*** DATA FOR THIS TASK Section Begins ***

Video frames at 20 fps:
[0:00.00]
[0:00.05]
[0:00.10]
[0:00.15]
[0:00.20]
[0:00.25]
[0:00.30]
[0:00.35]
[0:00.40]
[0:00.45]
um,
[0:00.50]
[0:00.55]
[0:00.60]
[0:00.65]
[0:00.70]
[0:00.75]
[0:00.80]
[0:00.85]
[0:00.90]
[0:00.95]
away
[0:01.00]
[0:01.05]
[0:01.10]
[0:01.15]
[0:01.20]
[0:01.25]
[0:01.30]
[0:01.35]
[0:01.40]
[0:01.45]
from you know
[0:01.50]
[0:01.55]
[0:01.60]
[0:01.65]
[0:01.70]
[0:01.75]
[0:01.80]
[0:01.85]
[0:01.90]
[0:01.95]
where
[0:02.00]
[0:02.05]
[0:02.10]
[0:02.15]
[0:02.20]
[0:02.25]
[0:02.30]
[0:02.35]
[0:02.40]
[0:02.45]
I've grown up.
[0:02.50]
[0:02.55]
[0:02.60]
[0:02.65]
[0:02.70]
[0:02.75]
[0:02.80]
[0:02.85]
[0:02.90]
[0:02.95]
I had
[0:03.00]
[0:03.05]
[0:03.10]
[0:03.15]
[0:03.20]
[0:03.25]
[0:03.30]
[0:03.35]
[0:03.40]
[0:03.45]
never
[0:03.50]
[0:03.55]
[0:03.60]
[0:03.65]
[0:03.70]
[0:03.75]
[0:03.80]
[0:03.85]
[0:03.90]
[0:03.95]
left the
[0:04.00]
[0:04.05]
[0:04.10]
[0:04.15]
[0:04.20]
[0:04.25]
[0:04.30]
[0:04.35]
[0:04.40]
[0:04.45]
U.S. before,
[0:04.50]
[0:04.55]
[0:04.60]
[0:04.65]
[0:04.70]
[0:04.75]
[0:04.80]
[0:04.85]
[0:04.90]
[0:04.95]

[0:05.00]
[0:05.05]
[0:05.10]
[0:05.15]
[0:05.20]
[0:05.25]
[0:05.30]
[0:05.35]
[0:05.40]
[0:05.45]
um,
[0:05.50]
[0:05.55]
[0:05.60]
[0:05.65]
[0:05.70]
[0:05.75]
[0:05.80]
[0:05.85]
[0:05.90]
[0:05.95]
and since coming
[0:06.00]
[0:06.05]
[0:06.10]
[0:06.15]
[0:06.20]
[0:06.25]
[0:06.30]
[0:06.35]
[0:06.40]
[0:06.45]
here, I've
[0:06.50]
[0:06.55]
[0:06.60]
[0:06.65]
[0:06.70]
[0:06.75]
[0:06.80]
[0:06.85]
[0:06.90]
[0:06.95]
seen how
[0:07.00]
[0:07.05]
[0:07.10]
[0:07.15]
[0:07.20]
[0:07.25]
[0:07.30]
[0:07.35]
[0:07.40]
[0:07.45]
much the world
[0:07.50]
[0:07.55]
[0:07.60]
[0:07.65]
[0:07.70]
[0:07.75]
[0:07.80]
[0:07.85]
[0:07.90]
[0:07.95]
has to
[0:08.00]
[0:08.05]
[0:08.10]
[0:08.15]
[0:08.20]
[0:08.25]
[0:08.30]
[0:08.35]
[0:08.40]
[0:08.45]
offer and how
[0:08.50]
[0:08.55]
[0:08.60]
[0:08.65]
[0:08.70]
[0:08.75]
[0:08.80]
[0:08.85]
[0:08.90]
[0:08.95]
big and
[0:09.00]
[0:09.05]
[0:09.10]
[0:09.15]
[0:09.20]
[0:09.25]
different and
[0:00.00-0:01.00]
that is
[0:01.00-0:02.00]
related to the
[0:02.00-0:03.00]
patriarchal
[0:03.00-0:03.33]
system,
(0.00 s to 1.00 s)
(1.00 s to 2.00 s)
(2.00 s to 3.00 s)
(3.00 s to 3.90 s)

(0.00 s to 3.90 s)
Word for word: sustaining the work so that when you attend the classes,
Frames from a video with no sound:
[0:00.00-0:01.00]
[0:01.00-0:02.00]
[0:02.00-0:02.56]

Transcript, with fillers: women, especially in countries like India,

*** DATA FOR THIS TASK Section Ends ***

Write the data above out again in full, with every word as given.

SOLUTION TO THE EXERCISE ::
Video frames at 20 fps:
[0:00.00]
[0:00.05]
[0:00.10]
[0:00.15]
[0:00.20]
[0:00.25]
[0:00.30]
[0:00.35]
[0:00.40]
[0:00.45]
um,
[0:00.50]
[0:00.55]
[0:00.60]
[0:00.65]
[0:00.70]
[0:00.75]
[0:00.80]
[0:00.85]
[0:00.90]
[0:00.95]
away
[0:01.00]
[0:01.05]
[0:01.10]
[0:01.15]
[0:01.20]
[0:01.25]
[0:01.30]
[0:01.35]
[0:01.40]
[0:01.45]
from you know
[0:01.50]
[0:01.55]
[0:01.60]
[0:01.65]
[0:01.70]
[0:01.75]
[0:01.80]
[0:01.85]
[0:01.90]
[0:01.95]
where
[0:02.00]
[0:02.05]
[0:02.10]
[0:02.15]
[0:02.20]
[0:02.25]
[0:02.30]
[0:02.35]
[0:02.40]
[0:02.45]
I've grown up.
[0:02.50]
[0:02.55]
[0:02.60]
[0:02.65]
[0:02.70]
[0:02.75]
[0:02.80]
[0:02.85]
[0:02.90]
[0:02.95]
I had
[0:03.00]
[0:03.05]
[0:03.10]
[0:03.15]
[0:03.20]
[0:03.25]
[0:03.30]
[0:03.35]
[0:03.40]
[0:03.45]
never
[0:03.50]
[0:03.55]
[0:03.60]
[0:03.65]
[0:03.70]
[0:03.75]
[0:03.80]
[0:03.85]
[0:03.90]
[0:03.95]
left the
[0:04.00]
[0:04.05]
[0:04.10]
[0:04.15]
[0:04.20]
[0:04.25]
[0:04.30]
[0:04.35]
[0:04.40]
[0:04.45]
U.S. before,
[0:04.50]
[0:04.55]
[0:04.60]
[0:04.65]
[0:04.70]
[0:04.75]
[0:04.80]
[0:04.85]
[0:04.90]
[0:04.95]

[0:05.00]
[0:05.05]
[0:05.10]
[0:05.15]
[0:05.20]
[0:05.25]
[0:05.30]
[0:05.35]
[0:05.40]
[0:05.45]
um,
[0:05.50]
[0:05.55]
[0:05.60]
[0:05.65]
[0:05.70]
[0:05.75]
[0:05.80]
[0:05.85]
[0:05.90]
[0:05.95]
and since coming
[0:06.00]
[0:06.05]
[0:06.10]
[0:06.15]
[0:06.20]
[0:06.25]
[0:06.30]
[0:06.35]
[0:06.40]
[0:06.45]
here, I've
[0:06.50]
[0:06.55]
[0:06.60]
[0:06.65]
[0:06.70]
[0:06.75]
[0:06.80]
[0:06.85]
[0:06.90]
[0:06.95]
seen how
[0:07.00]
[0:07.05]
[0:07.10]
[0:07.15]
[0:07.20]
[0:07.25]
[0:07.30]
[0:07.35]
[0:07.40]
[0:07.45]
much the world
[0:07.50]
[0:07.55]
[0:07.60]
[0:07.65]
[0:07.70]
[0:07.75]
[0:07.80]
[0:07.85]
[0:07.90]
[0:07.95]
has to
[0:08.00]
[0:08.05]
[0:08.10]
[0:08.15]
[0:08.20]
[0:08.25]
[0:08.30]
[0:08.35]
[0:08.40]
[0:08.45]
offer and how
[0:08.50]
[0:08.55]
[0:08.60]
[0:08.65]
[0:08.70]
[0:08.75]
[0:08.80]
[0:08.85]
[0:08.90]
[0:08.95]
big and
[0:09.00]
[0:09.05]
[0:09.10]
[0:09.15]
[0:09.20]
[0:09.25]
different and
[0:00.00-0:01.00]
that is
[0:01.00-0:02.00]
related to the
[0:02.00-0:03.00]
patriarchal
[0:03.00-0:03.33]
system,
(0.00 s to 1.00 s)
(1.00 s to 2.00 s)
(2.00 s to 3.00 s)
(3.00 s to 3.90 s)

(0.00 s to 3.90 s)
Word for word: sustaining the work so that when you attend the classes,
Frames from a video with no sound:
[0:00.00-0:01.00]
[0:01.00-0:02.00]
[0:02.00-0:02.56]

Transcript, with fillers: women, especially in countries like India,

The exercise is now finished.